Monday, February 2, 2009

No Small Task

I made a profession of faith to Christ in the early 80's but it wasn't until 1987 that I began attending a "bible" church. After about 2 years there I realized the church had crazy cult-like beliefs and fortunately I was able to get out of there before the church came crashing down amid a scandal.

While I was there I had been warned several times that there were things not right about the church. But I was never interested in any of the warnings because this was "my place" and these were "my people." I wish I had a tape recorder of some of the arguments I would make with critics of the church, and I was never short of reasons why the church was sound. Amazing how when something is important to you and you like it, you can come up with all kinds of convoluted reasons for why you like it there.

I think reason has little effect when you have discourse with someone who you disagree with. And I think that is greatly in part because people like what they believe and have yet to find out that it is broken. I was watching a a Christian station and was watching a preacher spit out false teaching to a huge flock of adoring worshipers. Now if I had a chance to explain to them why they were receiving wrong teaching, even documenting several inconsistencies with their own doctrine, I doubt it would make a difference to them. As a matter of fact I bet they would come right back at me confidently defending their own position, doing it in a way that makes no sense at all, while at the same time be convinced that I was the bad guy.

This has everything to do with me attacking "their place" and "their people." Somehow we as orthodox Christians seem to think that knowing the truth is the most important thing for people of faith. We believe that those who are genuinely converted will somehow pick up on erroneous teaching and make it a priority to follow "sound doctrine." This is not how life works it seems to me, at least not with many people. The reason many crazy churches work is because they speak the language and have the pulse of the people. I realize this is hard to measure, yet some preachers are very good at it and therefore find people who love their ministry and love their pastor as an apostle-like figure.

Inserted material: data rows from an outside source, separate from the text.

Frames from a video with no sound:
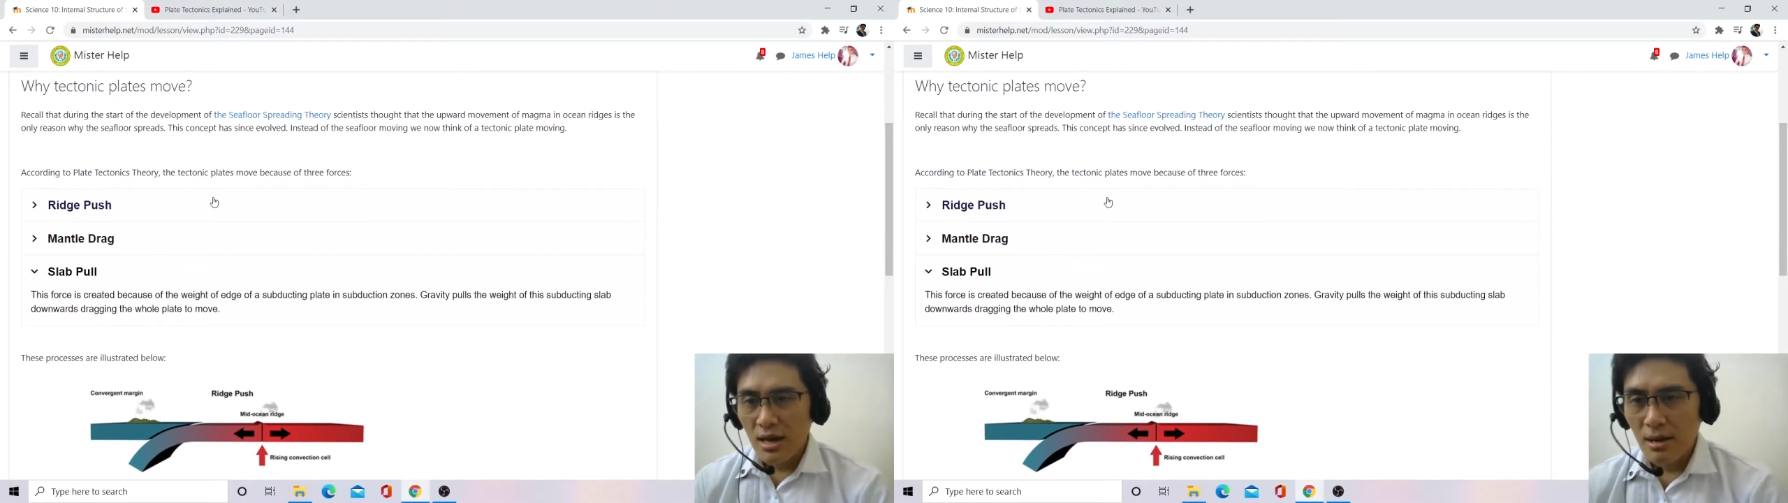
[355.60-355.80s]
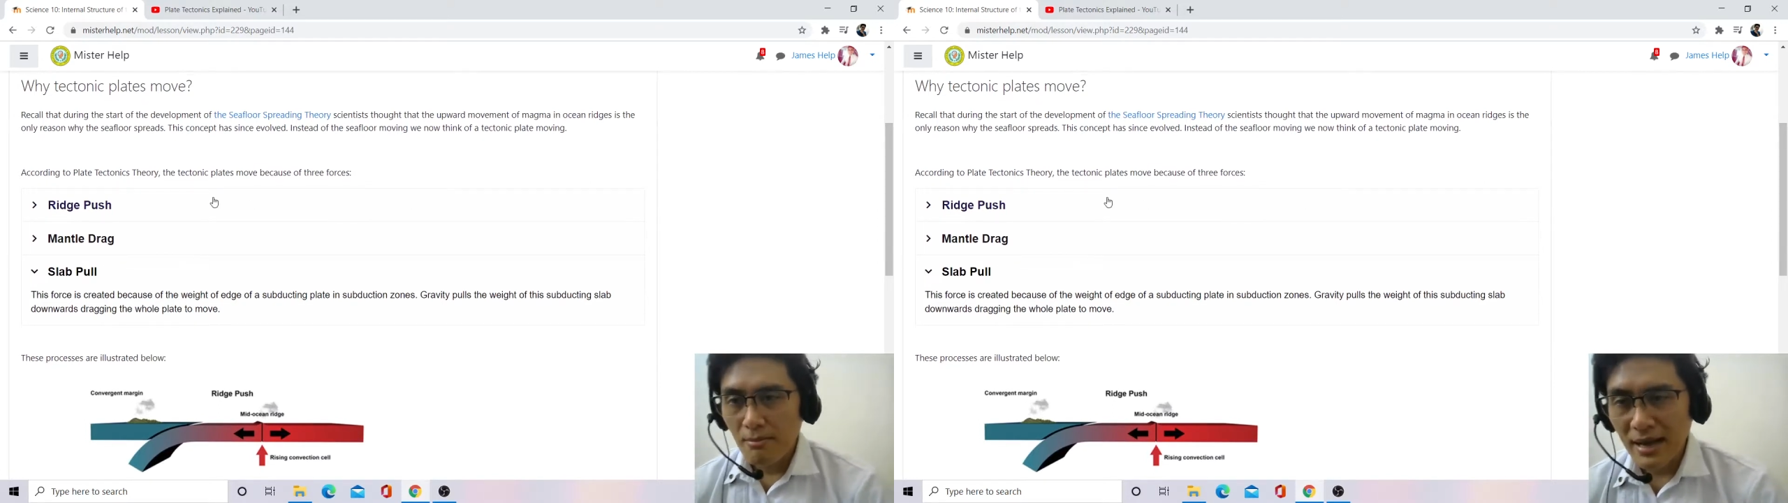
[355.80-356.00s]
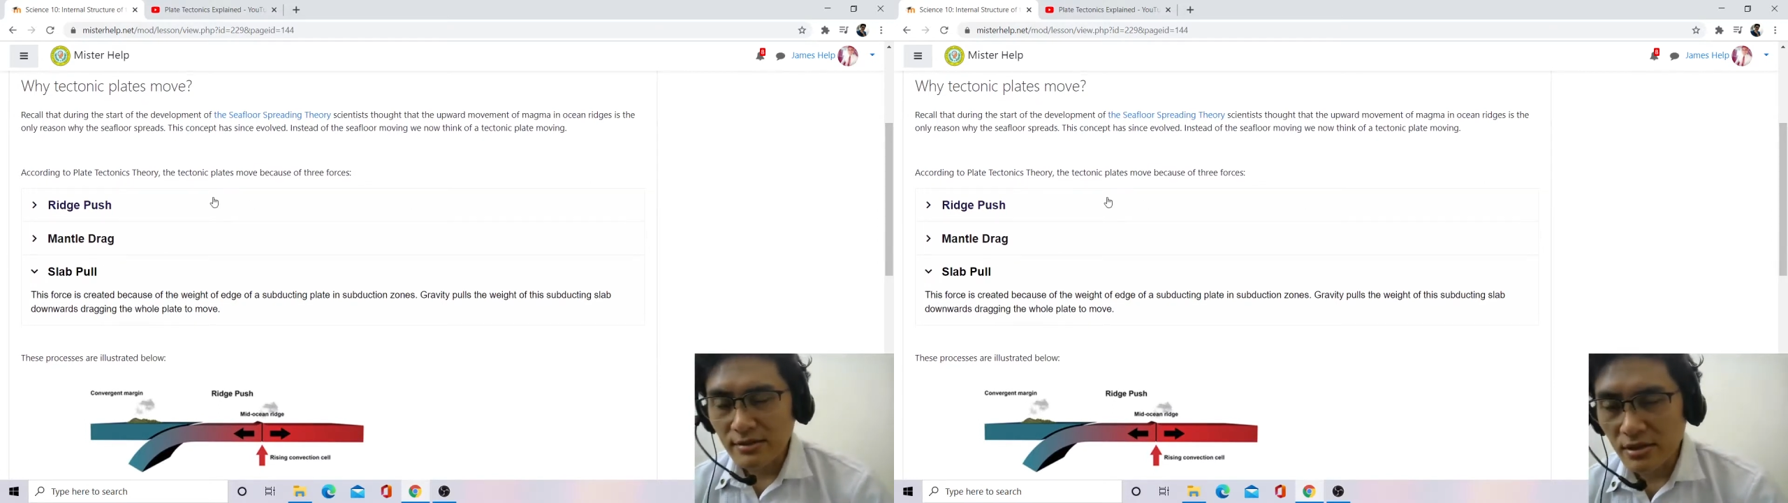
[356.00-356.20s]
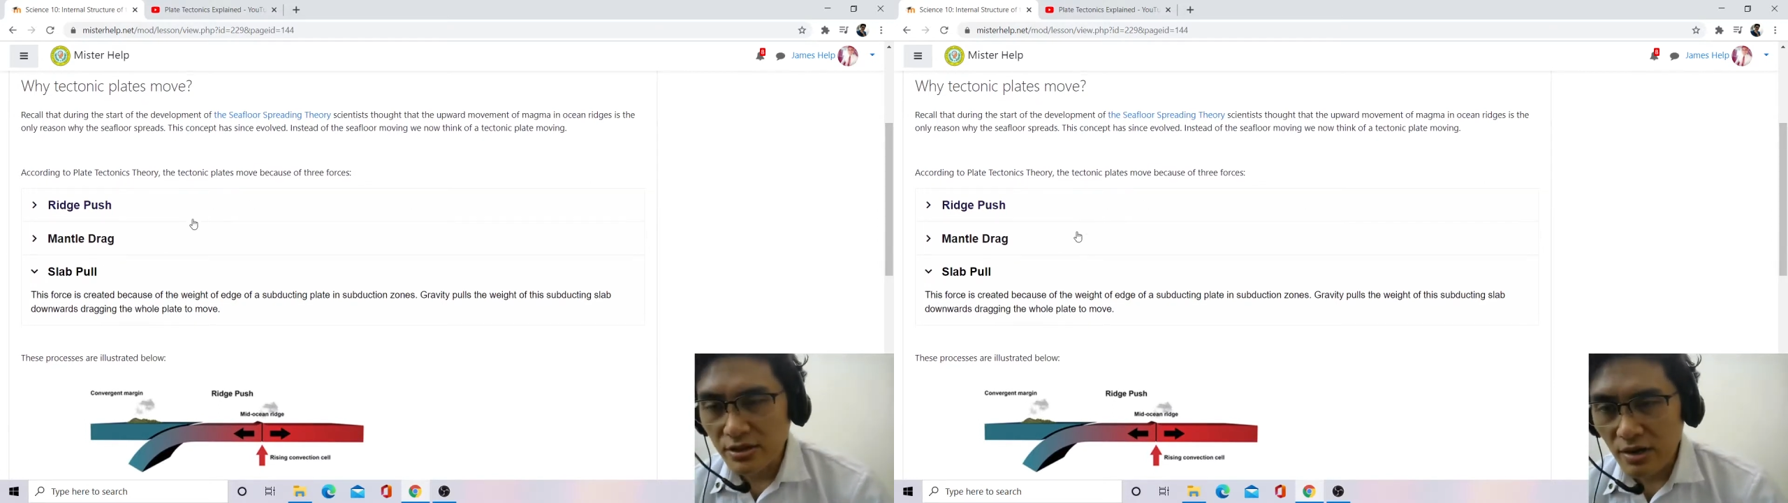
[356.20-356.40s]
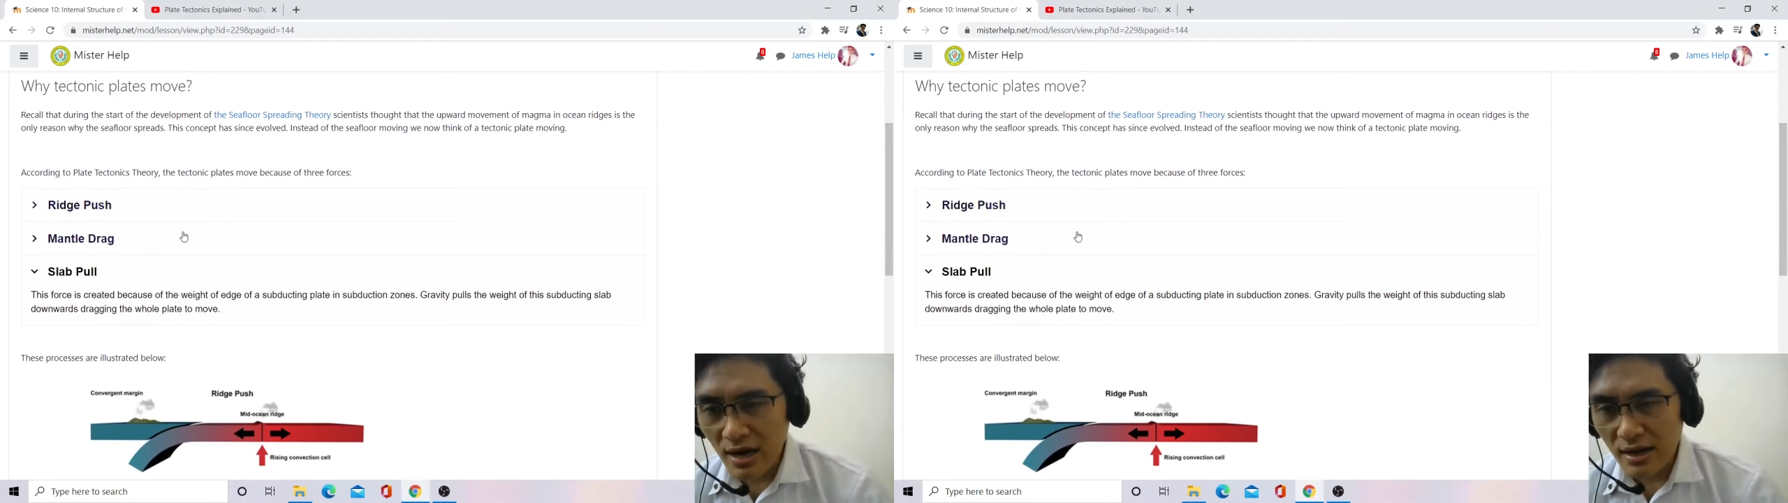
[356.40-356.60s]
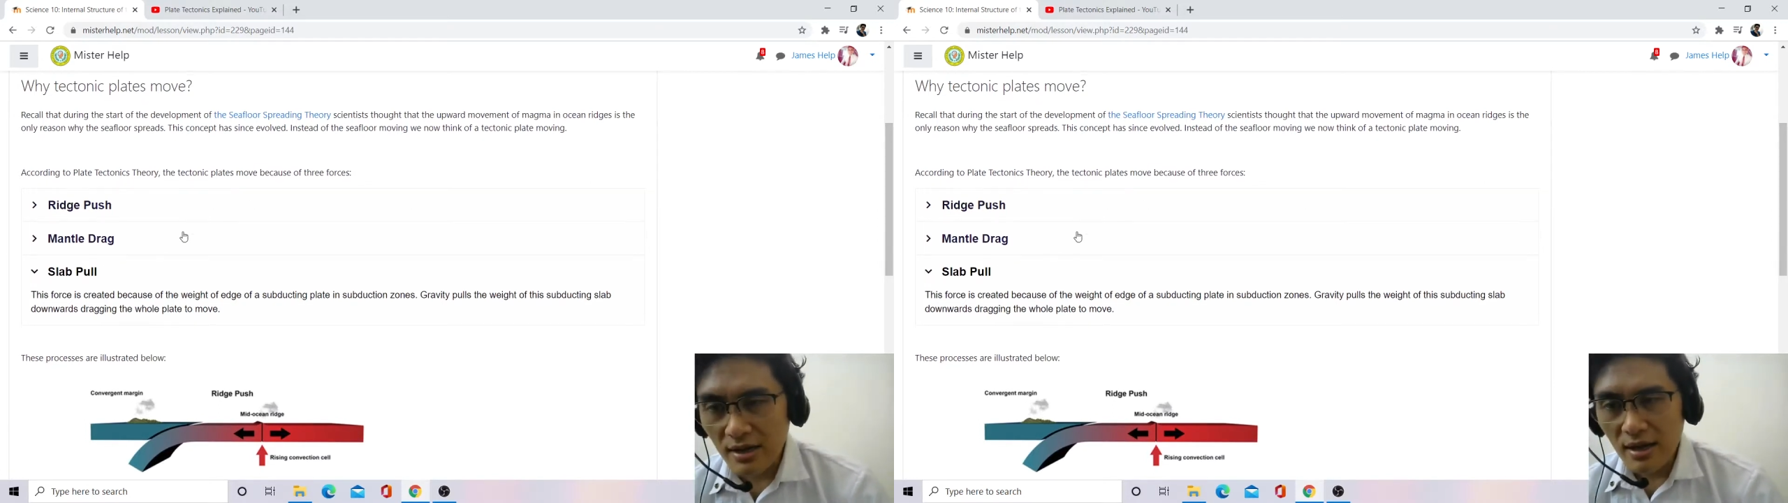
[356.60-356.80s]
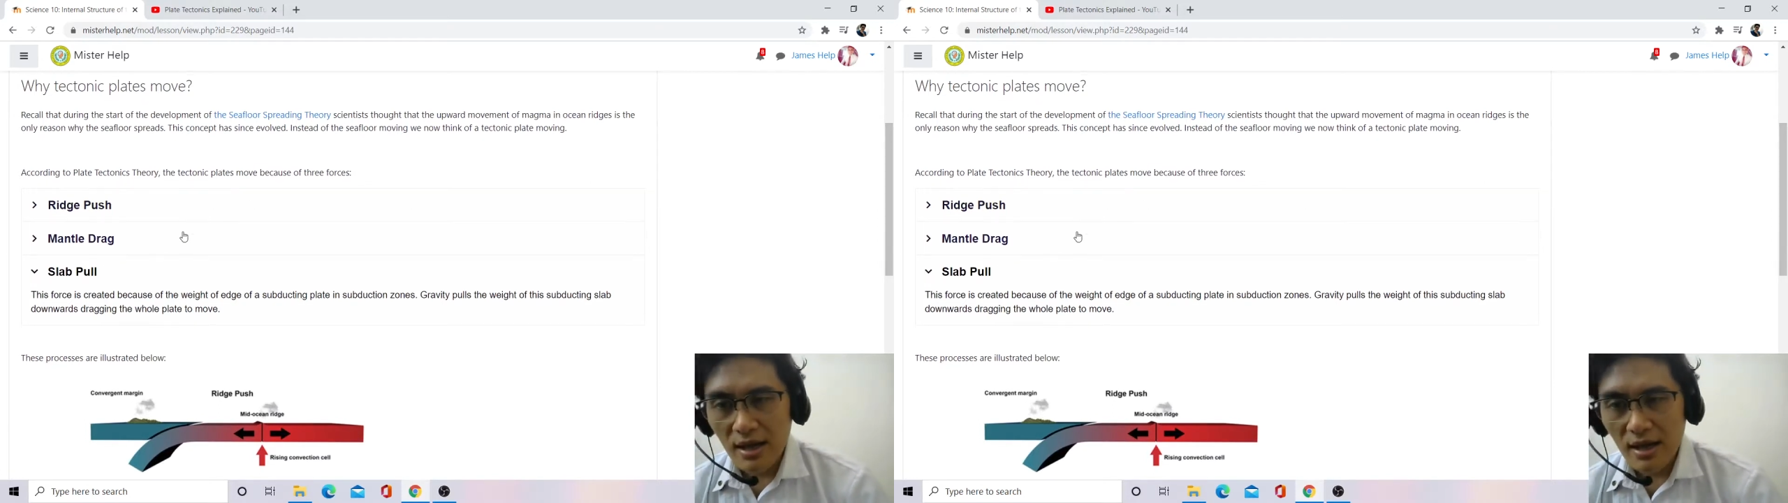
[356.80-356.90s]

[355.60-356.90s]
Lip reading: mantle drag,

So how do you find a way to stir people away from a church that is ultimately bad for them and maybe in the future leaves them shipwrecked from the faith. First, we need to be aware that the people who are there are there because the church works for them and language is being spoken that resonates with them. As crazy as a ministry may be, we have to admit that these places may be a safe haven from where a person has come from. I have many fond memories from my crazy church even though there was damage done from attending it for 2 years. And with the knowledge that at least on a belonging and surface level that the church works for people we have to kindly come up with ways to get them to explain to us specifically how the church works for them. If they come up with a crazy premise, say something like, "I haven't heard of that before can you tell me more about it."

Having said that I think it is far more likely that we will have to be there for them when things fall apart due to the aberrant or heretical teaching that will not nourish the soul. Hence the "my people/my place" glue will slowly come apart. Then we need to find them a place that has "sound doctrine" yet still speaks the language and has the pulse of the people. This is no small task yet I find that both are of equal value.